1  Biostatistics basics

Note: you do not have to use R to complete this problem set. If you would like to use R for any of the questions, please make use of the RStudio Server app running on the Koa Server. For a reminder on how to use the RStudio Server app check out the Setup and Lab 1 sections from our lab instructions website.

Populations, estimates, sources of variation

Populations, estimates, sources of variation
  1. In one or two sentences, what is the difference between a sample and a population? [1 point]

  2. If you’re trying to study differences in species richness across locations, taxonomic misidentification can occur, what category of error or source of variation is this? [1 point]

    • Bad luck
    • Random variation
    • Scientific
    • Measurement error
  3. What/which is an estimate (choose all that apply)? [1 point]

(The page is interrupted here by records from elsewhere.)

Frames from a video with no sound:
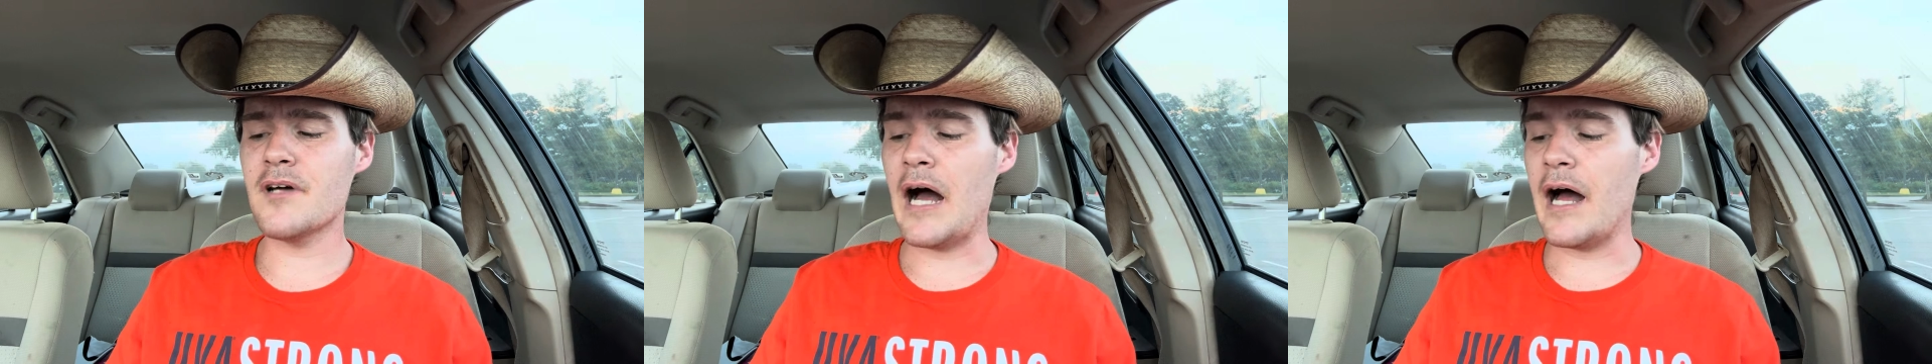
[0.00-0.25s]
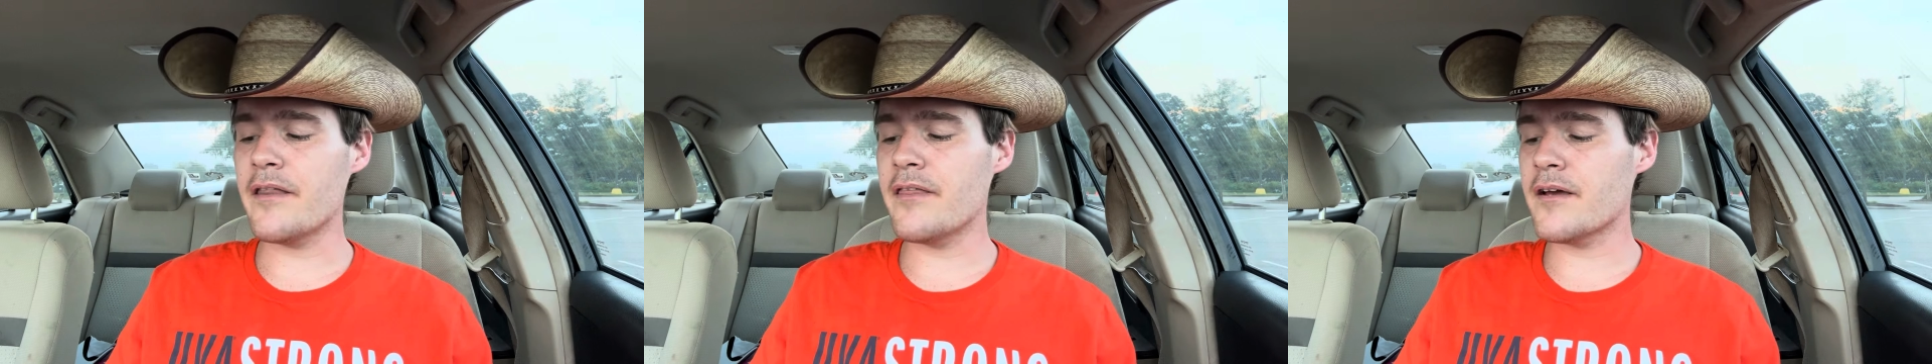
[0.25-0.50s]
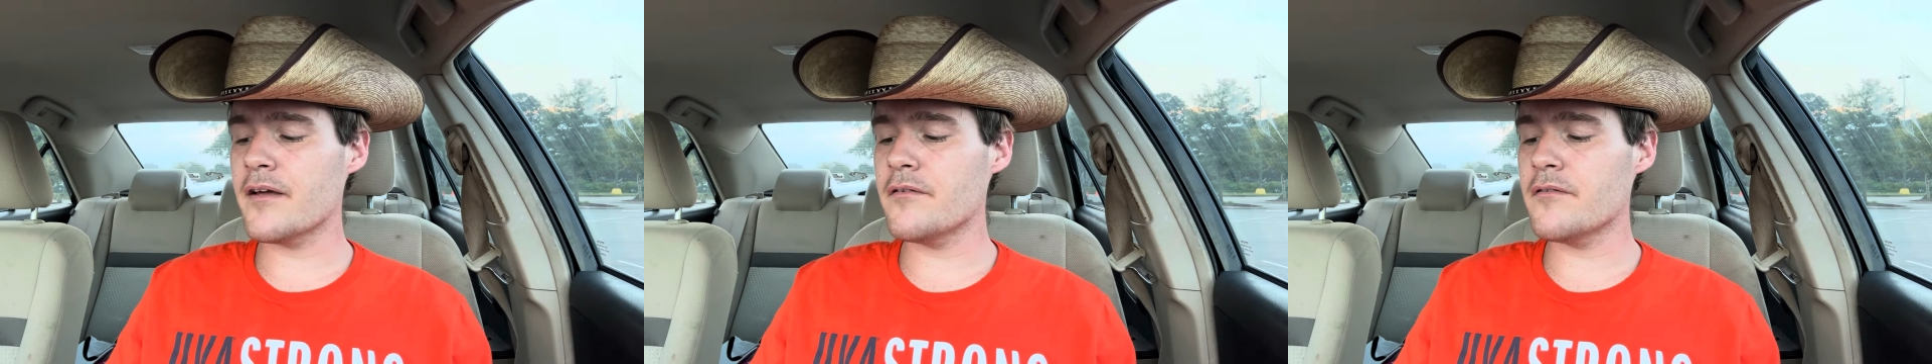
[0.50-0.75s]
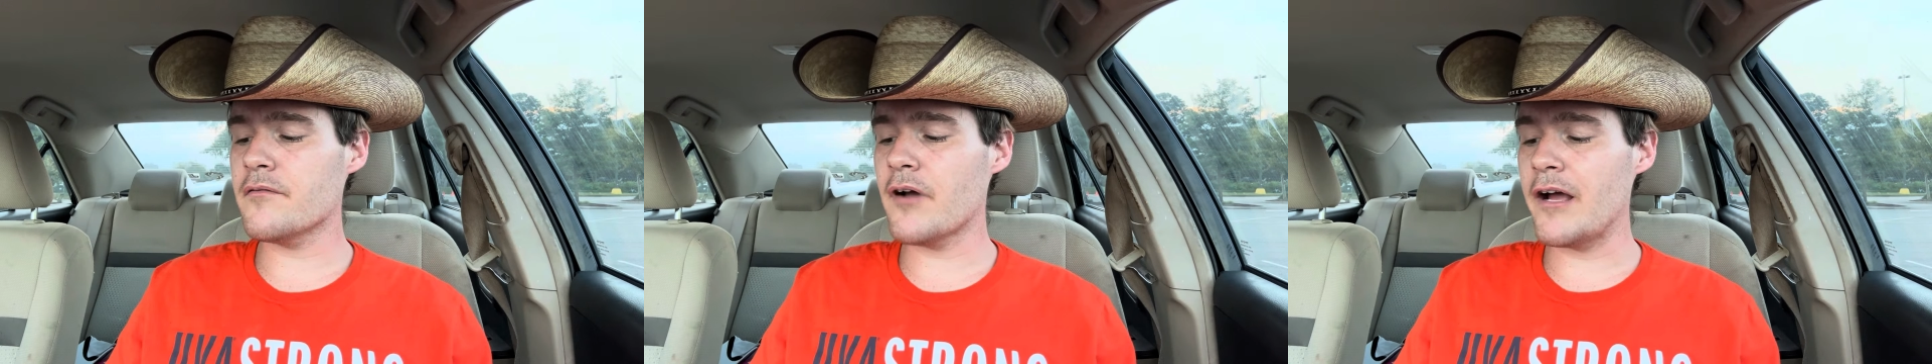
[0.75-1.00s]
I think it
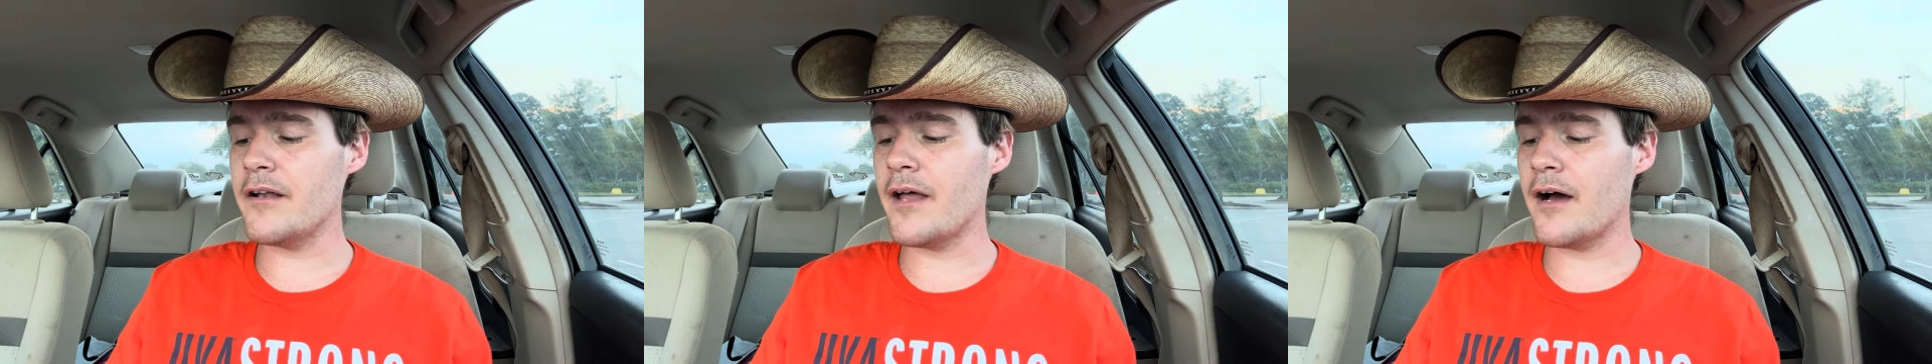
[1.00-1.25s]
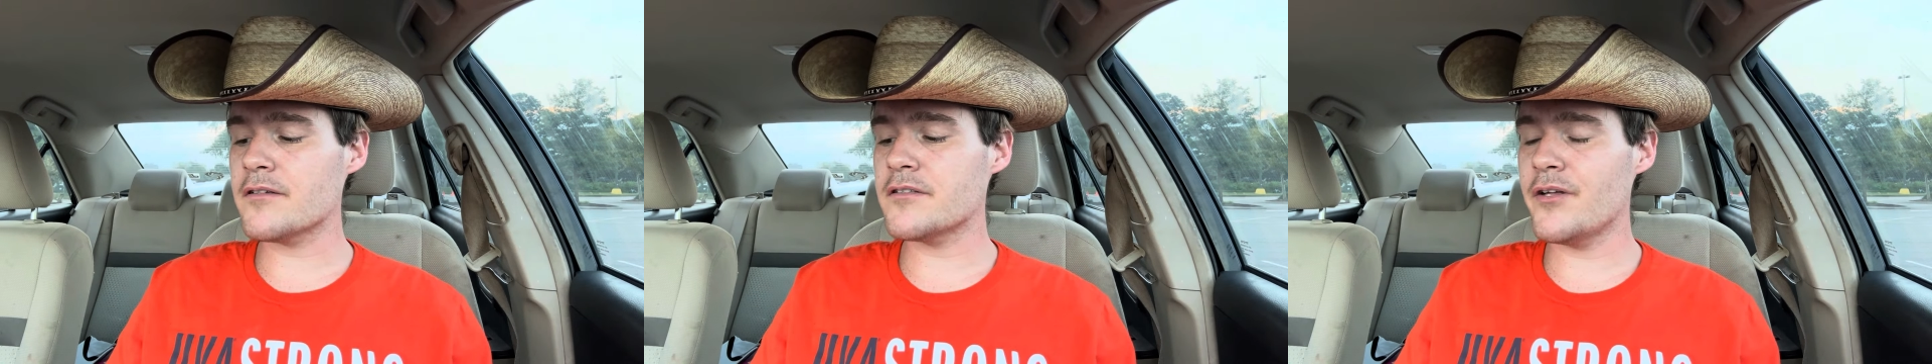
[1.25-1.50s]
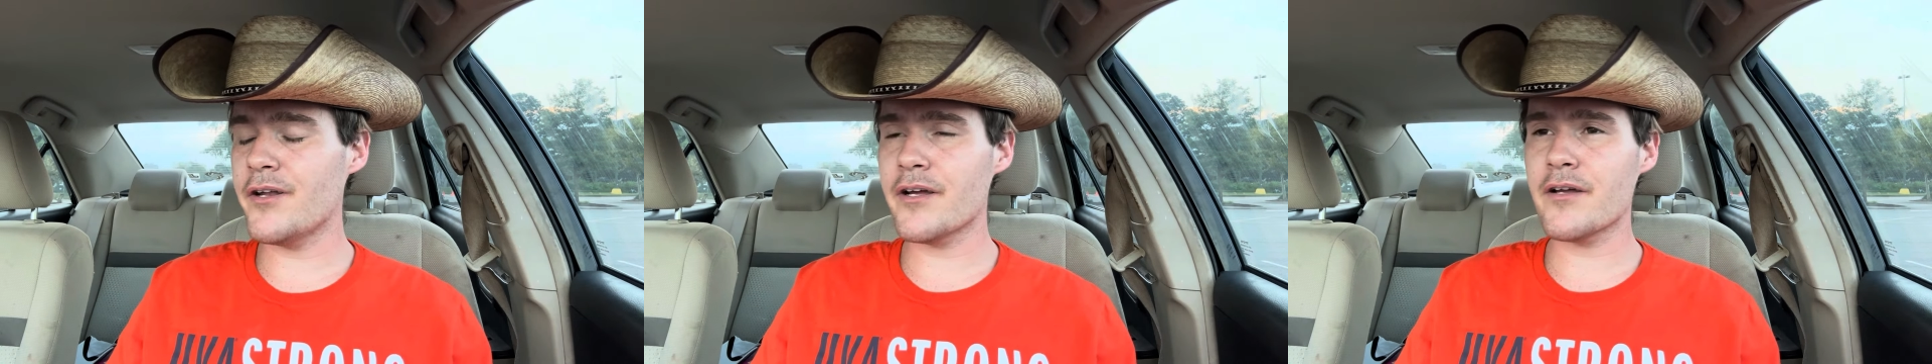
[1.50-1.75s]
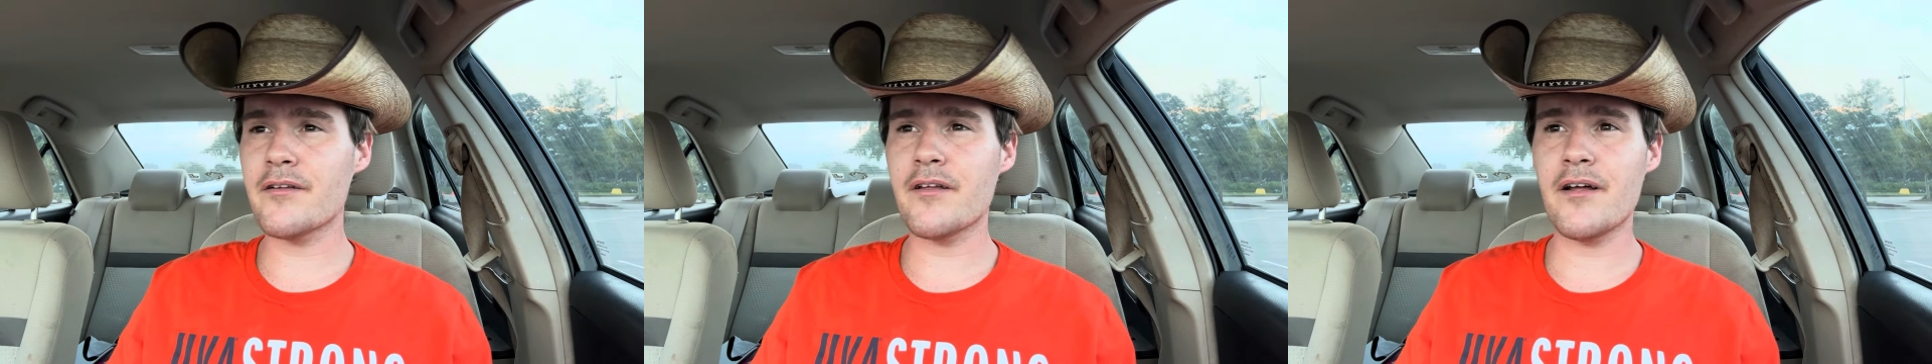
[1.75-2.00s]
right now
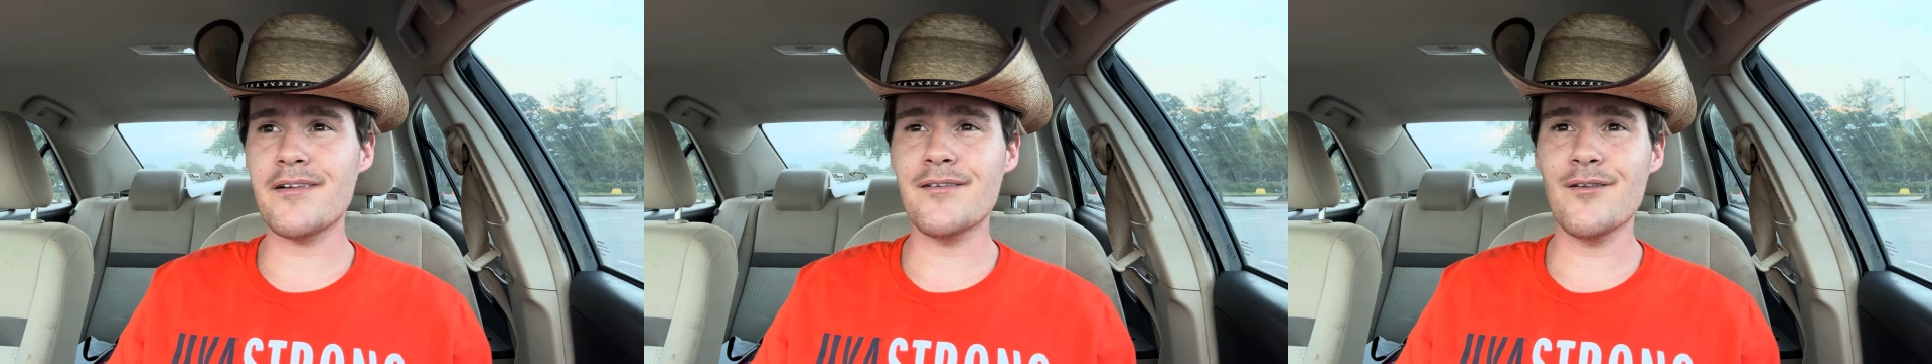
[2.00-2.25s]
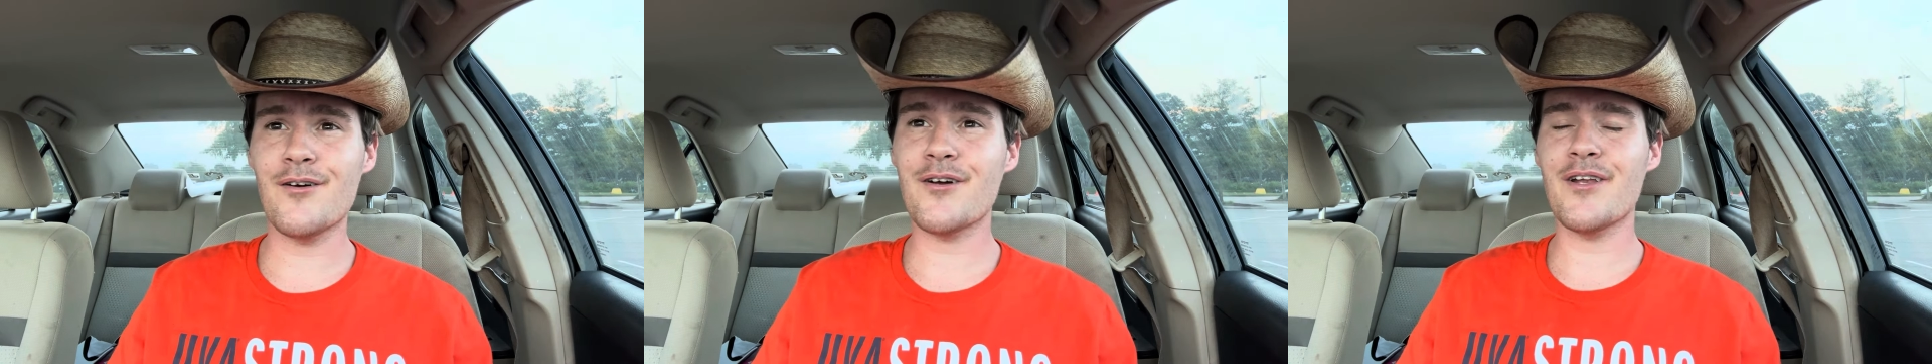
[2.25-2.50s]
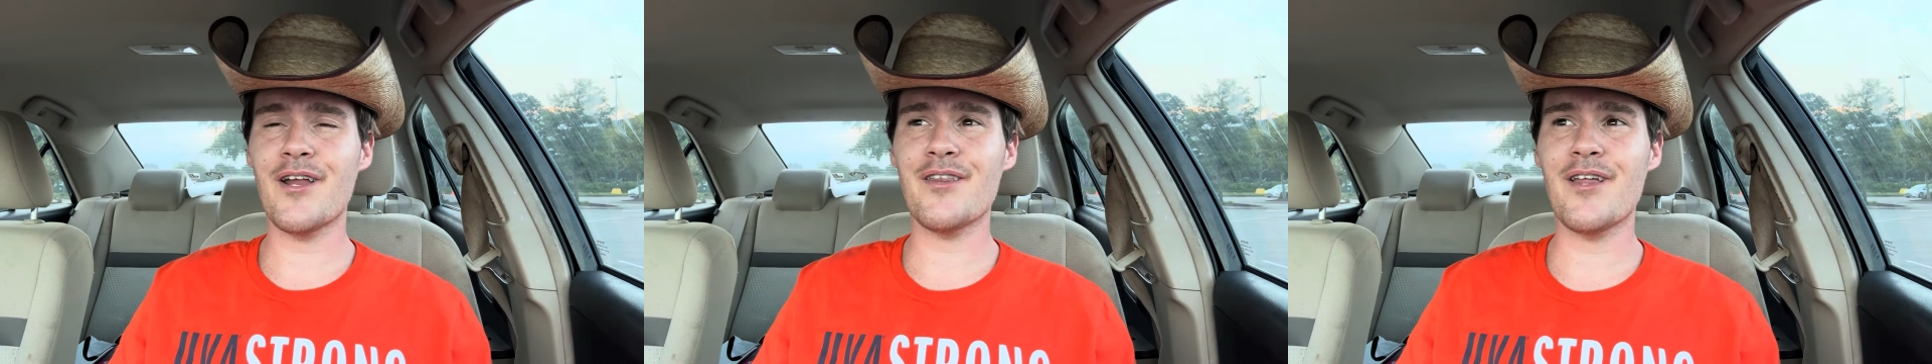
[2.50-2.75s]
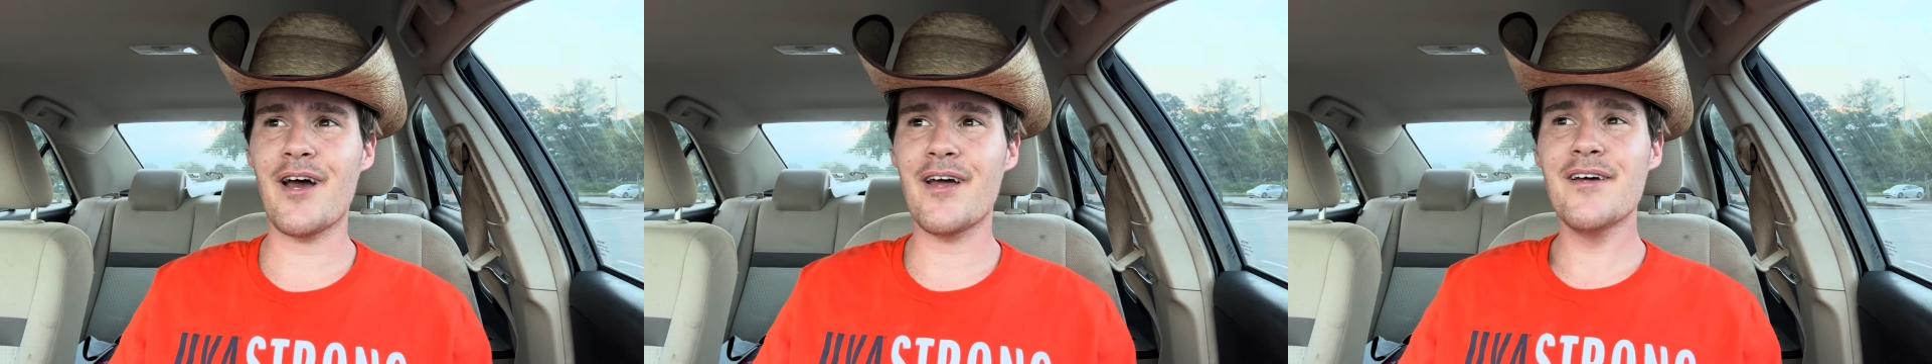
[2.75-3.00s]
sitting out and looking at
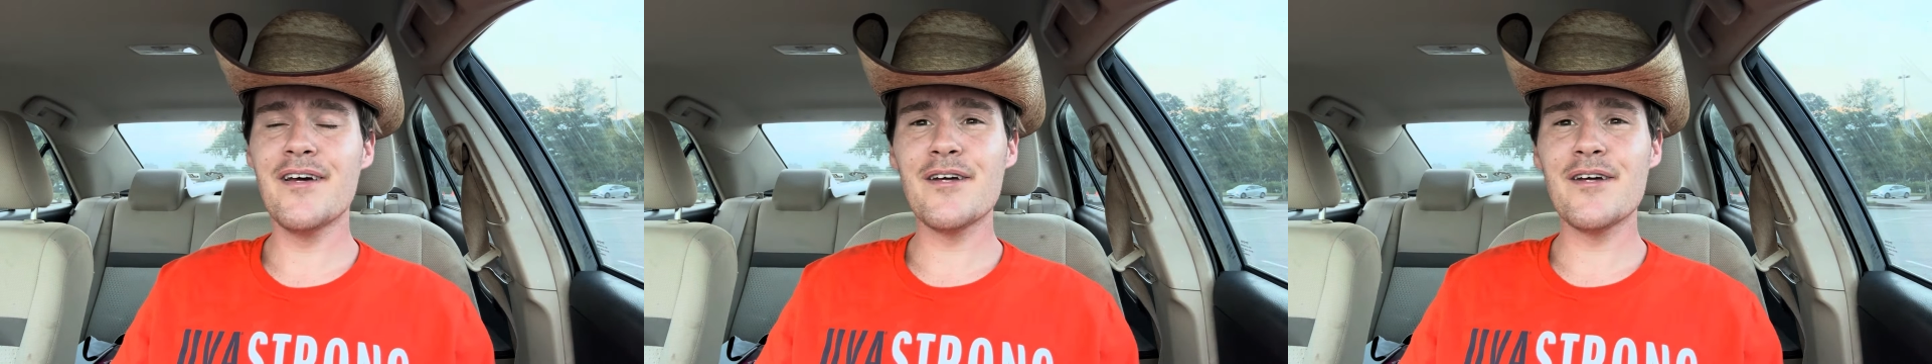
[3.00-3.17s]
that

    • A property of a population
    • A statistic calculated from a sample
    • A best guess of the value of a parameter
    • The average body mass of 20 Kōlea birds

Random sampling for a clinical trial

Suppose you are designing a clinical trial for a new drug and you have enough budget to afford a trial with 100 participants randomly selected from the total (finite) population of adults living in the fictional country of El Dorado. Assume no one is added or subtracted (dies) from the population during sampling. El Dorado is divided into 10 regions that vary widely in their population size. To randomly select participants, you are given a list of all living adults in El Dorado arranged by Region and alphabetically by surname (last name) within Region like this:

Region Name ID Number
A Aaronson, A 1
\(\vdots\) \(\vdots\) \(\vdots\)
A Zykowski, Z 65184
B Aaronson, A 65185
\(\vdots\) \(\vdots\) \(\vdots\)
B Zykowski, Z 187706
C Aaronson, A 187707
\(\vdots\) \(\vdots\) \(\vdots\)
C Zykowski, Z 245906

Each adult also has unique ID Number determined by their Region and Name.

Consider the following four sampling procedures to select participants, then answer questions 4 & 5.

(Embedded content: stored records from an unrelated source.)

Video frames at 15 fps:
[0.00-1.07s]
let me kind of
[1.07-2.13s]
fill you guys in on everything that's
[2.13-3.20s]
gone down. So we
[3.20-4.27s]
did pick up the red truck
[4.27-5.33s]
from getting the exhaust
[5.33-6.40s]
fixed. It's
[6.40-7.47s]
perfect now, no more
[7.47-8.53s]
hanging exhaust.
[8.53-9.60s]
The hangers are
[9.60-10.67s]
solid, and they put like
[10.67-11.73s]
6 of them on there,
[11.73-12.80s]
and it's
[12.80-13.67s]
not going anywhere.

A. Choose the first 100 individuals in the list
B. Choose the first 10 individuals from each Region
C. Use a random number generator to select 10 ID Numbers from each region
D. Use a random number generator to select 100 ID Numbers from the country population

  1. Which of the sampling procedures (A, B, C, or D) is most likely to produce a biased estimate of the true population response to the drug? [1 point]

  2. After starting the trial on participants, you learn that a technician accidentally used a nonrandom sampling procedure that is likely to bias your estimate. The technician suggests that you ask for more funding to increase the sample size to 200 while continuing to use the same biased sampling procedure. If you adopt their suggestion, what is most likely true about the resulting estimate from the sample of 200? [1 point]

    • More precise and less biased
    • More precise and equally biased
    • Less precise and less biased
    • Less precise and equally biased

Randomly assign individuals to “treatments”

Randomly assign students to project groups.
  1. [2 points] As discussed in the Syllabus, the Group Project is a major part of this class. All students in your section will be divided into groups of 4 to 5 students each. For this activity, you will randomly assign students to groups. Each student must be assigned to one and only one group. Assume there are 23 students in your section, and you can simply “name” each student “Student 01”, “Student 02”, …, “Student 23”. You can use any method you want to assign groups, as long as it is truly random. You need to upload your work to show how your randomization procedure works. This could be any of the following:
    • a picture of a piece of paper showing randomization
    • a Google Sheet/Doc with randomization procedure
    • a short video describing and showing your randomization procedure
    • an R script
    • something else, as long as it’s clear what you did.
    You cannot just send the “names” of students in each group; you must show your randomization procedure.

Types of variables

Imagine you have a dataset from a different clinical trial that looks like this:

patient_ID disease_status treatment age_in_years
4oncnyz0 tested positive control 44
e01i28hz tested positive low_dose 38
gis9nqlo tested positive medium_dose 53
5gijw0g0 tested negative high_dose 47
5y72ehlm tested positive control 55
r60yuoz4 tested negative low_dose 58
p3fhvv4q tested negative medium_dose 59
7dmeyvy5 tested negative high_dose 60

(Assume the above shows only a small subset of the full data)

Types of variables

7a. Which of the following is a categorical variable?

7b. Which of the following is a numerical variable?

7c. Which of the following is a ordinal variable?

  • patient_ID
  • disease_status
  • treatment
  • age_in_years

Questions 7a-c are worth [3] points in total.